Thursday morning’s kickoff will likely keep such a large crowd from pouring into the Dallas Cowboys’ home, but the Braves are certain they’ll have some 1,200 supporters in the stands — the entire town.
“Iraan is going to shut down tomorrow and they’re all going to be here at 10 o’clock in the morning,” Kirchhoff said.
Pope and Garlock — who underwent a second surgery Tuesday — were part of a large family in the area. They both attended Iraan High and both remained fixtures at the school. Pope was an aide at the elementary school and oversaw the computer lab. Her children are grown. Garlock has three children at Iraan: freshman Ryan, who played on the junior varsity squad this season, and senior twins Steven, the Braves’ starting left tackle, and Lauren, a basketball player and cheerleader.
The Iraan girls basketball team had a tournament the morning after the quarterfinal playoff, so Lauren bypassed a ride on the cheerleader bus and instead drove home from the football game with her dad.

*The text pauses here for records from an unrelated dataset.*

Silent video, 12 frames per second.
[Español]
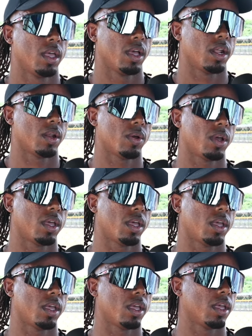Creo
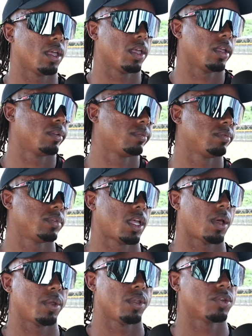que,
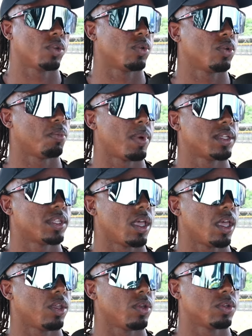sabes, yo soy uno más
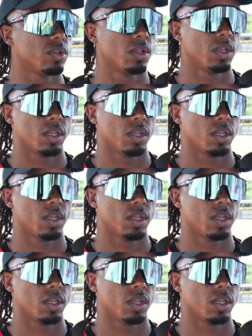de ellos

Pope was the booster club president and took charge of designing the team’s playoff T-shirts after each victory. Myers said the shirts were the topic of their last conversation as they packed up cheerleading equipment that night in Colorado City.
“We were hugging and high-fiving and talking about the brand-new playoff shirts,” Myers said. “The last thing we did was give each other a hug and, you know, ‘Go Braves.’ ”
Once this football journey comes to an end Thursday afternoon, the gravity of what transpired barely two weeks ago will be processed in a way that hasn’t been possible yet. Getting a final victory, Clayton Kent said, would be a fine way to close a chapter that no one in Iraan will ever forget.
“That would be huge. That would help the town so much,” Kent said. “The town already loves football, and with this tragedy it would bring everyone up even more.”